• DIRECTIONS FOR THIS TASK: Please output the entries below exactly as they are.

----- DATASET CONTENT -----

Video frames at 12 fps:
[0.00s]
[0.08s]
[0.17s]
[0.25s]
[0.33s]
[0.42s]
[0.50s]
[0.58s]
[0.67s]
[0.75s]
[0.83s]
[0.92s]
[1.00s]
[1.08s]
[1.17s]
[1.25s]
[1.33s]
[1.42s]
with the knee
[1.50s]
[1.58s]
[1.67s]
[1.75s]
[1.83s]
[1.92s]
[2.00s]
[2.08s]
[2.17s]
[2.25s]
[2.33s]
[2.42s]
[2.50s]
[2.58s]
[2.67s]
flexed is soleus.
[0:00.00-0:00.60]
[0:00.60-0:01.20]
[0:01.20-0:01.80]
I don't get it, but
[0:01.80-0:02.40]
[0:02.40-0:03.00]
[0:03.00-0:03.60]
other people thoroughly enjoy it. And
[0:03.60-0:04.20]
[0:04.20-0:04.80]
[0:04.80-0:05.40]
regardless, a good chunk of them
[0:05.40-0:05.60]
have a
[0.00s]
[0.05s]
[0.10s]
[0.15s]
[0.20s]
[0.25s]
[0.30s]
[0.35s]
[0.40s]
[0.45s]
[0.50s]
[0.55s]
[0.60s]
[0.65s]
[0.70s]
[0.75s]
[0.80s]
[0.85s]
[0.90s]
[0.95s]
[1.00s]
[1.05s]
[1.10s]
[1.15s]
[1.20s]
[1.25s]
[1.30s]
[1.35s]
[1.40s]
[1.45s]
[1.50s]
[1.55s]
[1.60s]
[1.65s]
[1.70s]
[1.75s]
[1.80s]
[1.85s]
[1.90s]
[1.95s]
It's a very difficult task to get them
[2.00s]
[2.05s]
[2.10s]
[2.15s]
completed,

-----

• TASK SOLUTION:
Video frames at 12 fps:
[0.00s]
[0.08s]
[0.17s]
[0.25s]
[0.33s]
[0.42s]
[0.50s]
[0.58s]
[0.67s]
[0.75s]
[0.83s]
[0.92s]
[1.00s]
[1.08s]
[1.17s]
[1.25s]
[1.33s]
[1.42s]
with the knee
[1.50s]
[1.58s]
[1.67s]
[1.75s]
[1.83s]
[1.92s]
[2.00s]
[2.08s]
[2.17s]
[2.25s]
[2.33s]
[2.42s]
[2.50s]
[2.58s]
[2.67s]
flexed is soleus.
[0:00.00-0:00.60]
[0:00.60-0:01.20]
[0:01.20-0:01.80]
I don't get it, but
[0:01.80-0:02.40]
[0:02.40-0:03.00]
[0:03.00-0:03.60]
other people thoroughly enjoy it. And
[0:03.60-0:04.20]
[0:04.20-0:04.80]
[0:04.80-0:05.40]
regardless, a good chunk of them
[0:05.40-0:05.60]
have a
[0.00s]
[0.05s]
[0.10s]
[0.15s]
[0.20s]
[0.25s]
[0.30s]
[0.35s]
[0.40s]
[0.45s]
[0.50s]
[0.55s]
[0.60s]
[0.65s]
[0.70s]
[0.75s]
[0.80s]
[0.85s]
[0.90s]
[0.95s]
[1.00s]
[1.05s]
[1.10s]
[1.15s]
[1.20s]
[1.25s]
[1.30s]
[1.35s]
[1.40s]
[1.45s]
[1.50s]
[1.55s]
[1.60s]
[1.65s]
[1.70s]
[1.75s]
[1.80s]
[1.85s]
[1.90s]
[1.95s]
It's a very difficult task to get them
[2.00s]
[2.05s]
[2.10s]
[2.15s]
completed,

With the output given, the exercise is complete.